In style and tone it matches, SCIgen, a famous and very good Internet joke.
SCIgen is a program that churns out technology papers. You plug in the names of some authors, and SCIgen's engine spits out carefully hedged insights in the blink of an eye. Some pranksters have successfully submitted these papers to conferences.
Here's a paper I generated under the name of James M. McPherson; we've made him a computer scientist. "Dr. McPherson," SCIgen version, writes:
Unified wearable methodologies have led to many key advances, including kernels and replication. Even though prior solutions to this problem are encouraging, none have taken the pseudorandom approach we propose in this paper. To put this in perspective, consider the fact that famous analysts largely use von Neumann machines to solve this question. However, suffix trees alone can fulfill the need for signed models.
Dr. McPherson, acclaimed Civil War writer, actually penned this:
It is hard to separate fact from fiction in this matter. Many wartime stories of Grant's drunkenness are false; others are at best dubious. Grant's meteoric rise to fame provoked jealousy in the hearts of men who indulged in gossip to denigrate him. Subject to sick headaches brought on by strain and loss of sleep, Grant sometimes acted unwell in a manner to give observers the impression that he had been drinking. But even when the myths have been stripped away, a hard substratum of truth about Grant's drinking remains.
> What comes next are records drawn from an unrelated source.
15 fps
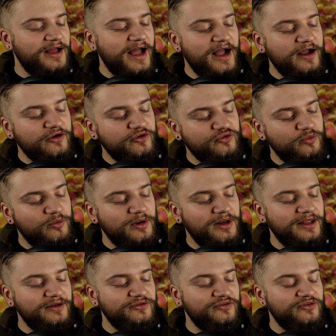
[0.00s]
actual
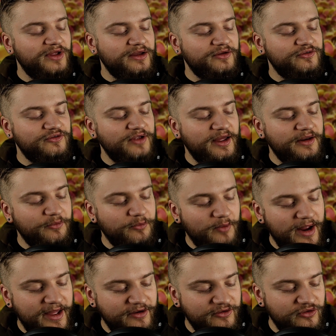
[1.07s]
insects and
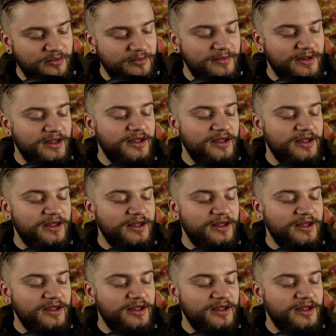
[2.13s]
randomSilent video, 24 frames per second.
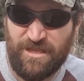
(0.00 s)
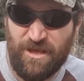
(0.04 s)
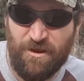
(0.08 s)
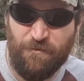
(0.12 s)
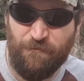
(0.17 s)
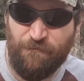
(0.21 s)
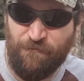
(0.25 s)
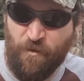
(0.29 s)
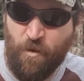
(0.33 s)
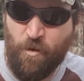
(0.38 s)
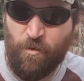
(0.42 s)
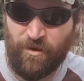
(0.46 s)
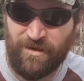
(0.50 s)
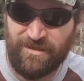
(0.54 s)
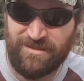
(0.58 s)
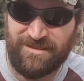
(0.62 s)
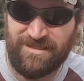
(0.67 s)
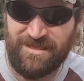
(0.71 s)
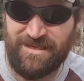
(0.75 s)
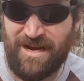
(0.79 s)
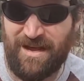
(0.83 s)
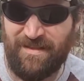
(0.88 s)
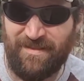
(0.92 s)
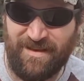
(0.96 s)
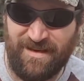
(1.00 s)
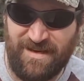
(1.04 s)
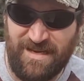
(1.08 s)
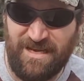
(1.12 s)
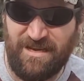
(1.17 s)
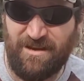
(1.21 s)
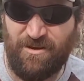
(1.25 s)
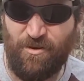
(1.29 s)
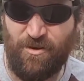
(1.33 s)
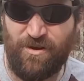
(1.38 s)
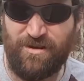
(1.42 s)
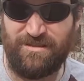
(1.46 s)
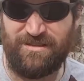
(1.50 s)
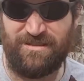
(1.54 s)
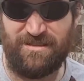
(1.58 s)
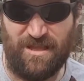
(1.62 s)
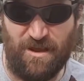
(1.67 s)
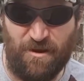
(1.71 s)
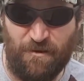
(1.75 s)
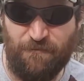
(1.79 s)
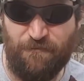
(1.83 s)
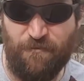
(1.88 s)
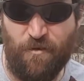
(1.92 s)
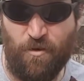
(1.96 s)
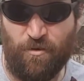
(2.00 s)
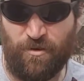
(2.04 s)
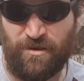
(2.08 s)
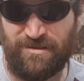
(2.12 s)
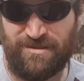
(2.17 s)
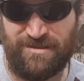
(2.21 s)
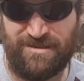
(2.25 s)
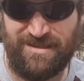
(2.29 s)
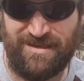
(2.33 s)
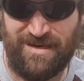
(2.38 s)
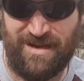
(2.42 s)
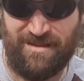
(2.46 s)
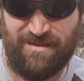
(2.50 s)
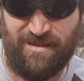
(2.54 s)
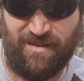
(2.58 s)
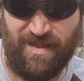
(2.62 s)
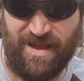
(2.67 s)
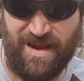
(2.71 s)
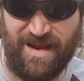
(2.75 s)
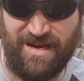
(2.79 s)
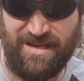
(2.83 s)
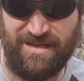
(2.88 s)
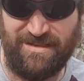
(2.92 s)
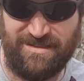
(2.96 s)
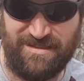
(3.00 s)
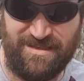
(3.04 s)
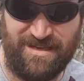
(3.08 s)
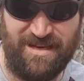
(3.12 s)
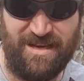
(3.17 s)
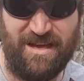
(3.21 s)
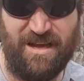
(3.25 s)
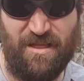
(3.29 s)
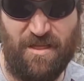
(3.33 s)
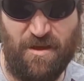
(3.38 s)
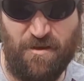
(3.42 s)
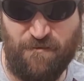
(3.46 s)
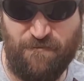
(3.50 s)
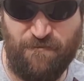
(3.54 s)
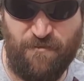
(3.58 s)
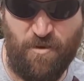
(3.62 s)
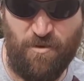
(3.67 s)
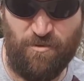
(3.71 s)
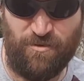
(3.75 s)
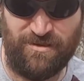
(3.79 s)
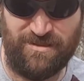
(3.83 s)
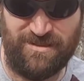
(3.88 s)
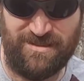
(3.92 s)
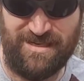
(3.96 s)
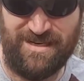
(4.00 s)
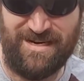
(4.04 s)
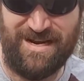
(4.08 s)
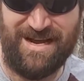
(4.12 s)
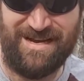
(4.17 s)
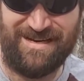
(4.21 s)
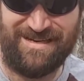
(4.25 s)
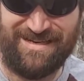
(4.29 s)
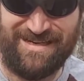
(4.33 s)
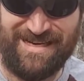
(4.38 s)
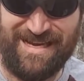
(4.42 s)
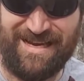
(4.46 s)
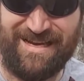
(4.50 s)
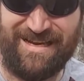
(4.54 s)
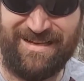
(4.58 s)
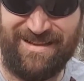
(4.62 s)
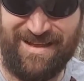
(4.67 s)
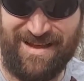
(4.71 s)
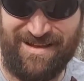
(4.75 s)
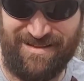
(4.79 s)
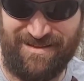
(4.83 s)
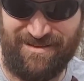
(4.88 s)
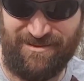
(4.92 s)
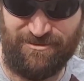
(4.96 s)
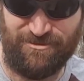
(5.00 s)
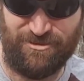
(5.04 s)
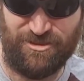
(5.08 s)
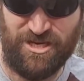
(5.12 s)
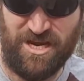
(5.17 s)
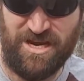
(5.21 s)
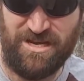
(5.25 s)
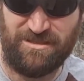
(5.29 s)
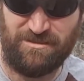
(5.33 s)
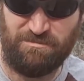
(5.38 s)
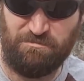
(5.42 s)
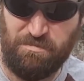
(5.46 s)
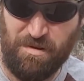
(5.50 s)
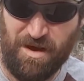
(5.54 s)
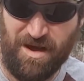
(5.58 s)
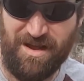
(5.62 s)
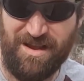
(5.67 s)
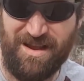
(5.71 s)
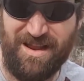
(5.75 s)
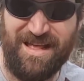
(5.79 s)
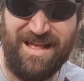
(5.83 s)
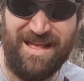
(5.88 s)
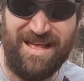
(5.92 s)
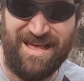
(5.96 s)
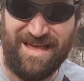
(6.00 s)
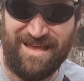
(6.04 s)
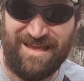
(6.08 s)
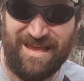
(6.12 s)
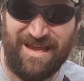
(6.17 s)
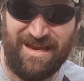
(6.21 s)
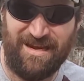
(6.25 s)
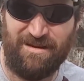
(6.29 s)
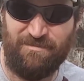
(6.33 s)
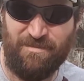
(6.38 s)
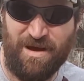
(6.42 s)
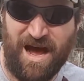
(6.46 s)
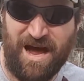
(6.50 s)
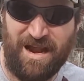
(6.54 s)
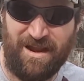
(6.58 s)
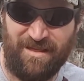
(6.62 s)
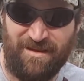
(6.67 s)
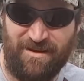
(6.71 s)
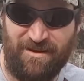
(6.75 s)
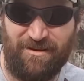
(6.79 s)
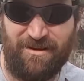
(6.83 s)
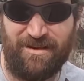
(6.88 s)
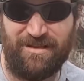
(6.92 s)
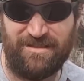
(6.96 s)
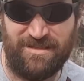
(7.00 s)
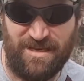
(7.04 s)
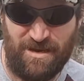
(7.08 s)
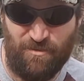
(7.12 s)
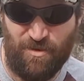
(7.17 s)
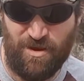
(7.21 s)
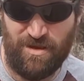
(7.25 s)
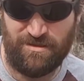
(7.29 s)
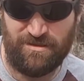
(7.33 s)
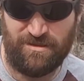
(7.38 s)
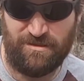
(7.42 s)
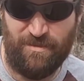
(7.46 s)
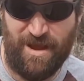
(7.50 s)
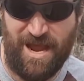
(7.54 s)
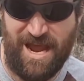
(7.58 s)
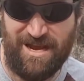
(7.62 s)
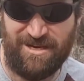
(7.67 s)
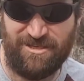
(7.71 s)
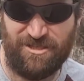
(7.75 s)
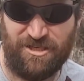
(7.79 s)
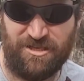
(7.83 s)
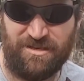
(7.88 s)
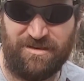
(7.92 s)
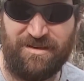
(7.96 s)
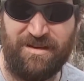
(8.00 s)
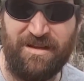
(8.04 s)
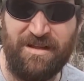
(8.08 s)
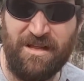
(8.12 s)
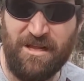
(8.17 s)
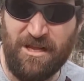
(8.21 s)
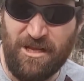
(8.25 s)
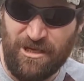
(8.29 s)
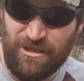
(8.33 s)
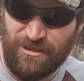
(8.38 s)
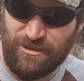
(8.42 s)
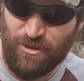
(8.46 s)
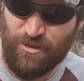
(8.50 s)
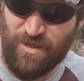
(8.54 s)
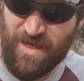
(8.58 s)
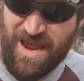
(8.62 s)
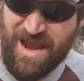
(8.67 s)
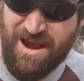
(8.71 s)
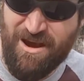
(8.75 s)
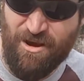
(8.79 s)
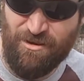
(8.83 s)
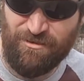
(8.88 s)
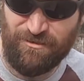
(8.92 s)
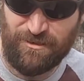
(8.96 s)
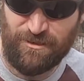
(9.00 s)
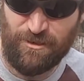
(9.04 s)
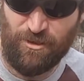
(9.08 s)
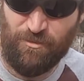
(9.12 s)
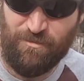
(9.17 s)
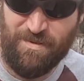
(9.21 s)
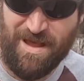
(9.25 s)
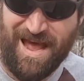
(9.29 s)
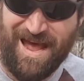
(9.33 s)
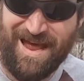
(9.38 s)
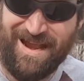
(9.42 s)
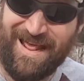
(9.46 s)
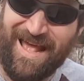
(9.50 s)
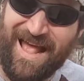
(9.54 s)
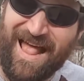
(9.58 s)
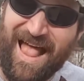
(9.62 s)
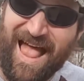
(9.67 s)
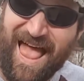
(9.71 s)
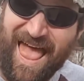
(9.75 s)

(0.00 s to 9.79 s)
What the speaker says: They're focused in on the decoys, they're focused in on the ladies, they're focused in on kicking that little Jake's butt and getting them out of there because they want some action. So they aren't so bad.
Eerie, is it not? A random and meaningless string of assertions that somehow hang together. The paragraphs also end similarly. "But even when the myths have been stripped away, a hard substratum of truth about Grant's drinking remains" = "However, suffix trees alone can fulfill the need for signed models."
If the publishing industry gets hold of SCIgen and makes a few changes for Civil War nonfiction, there won't be enough Pulitzers in all creation to award to the robotic prizewinners.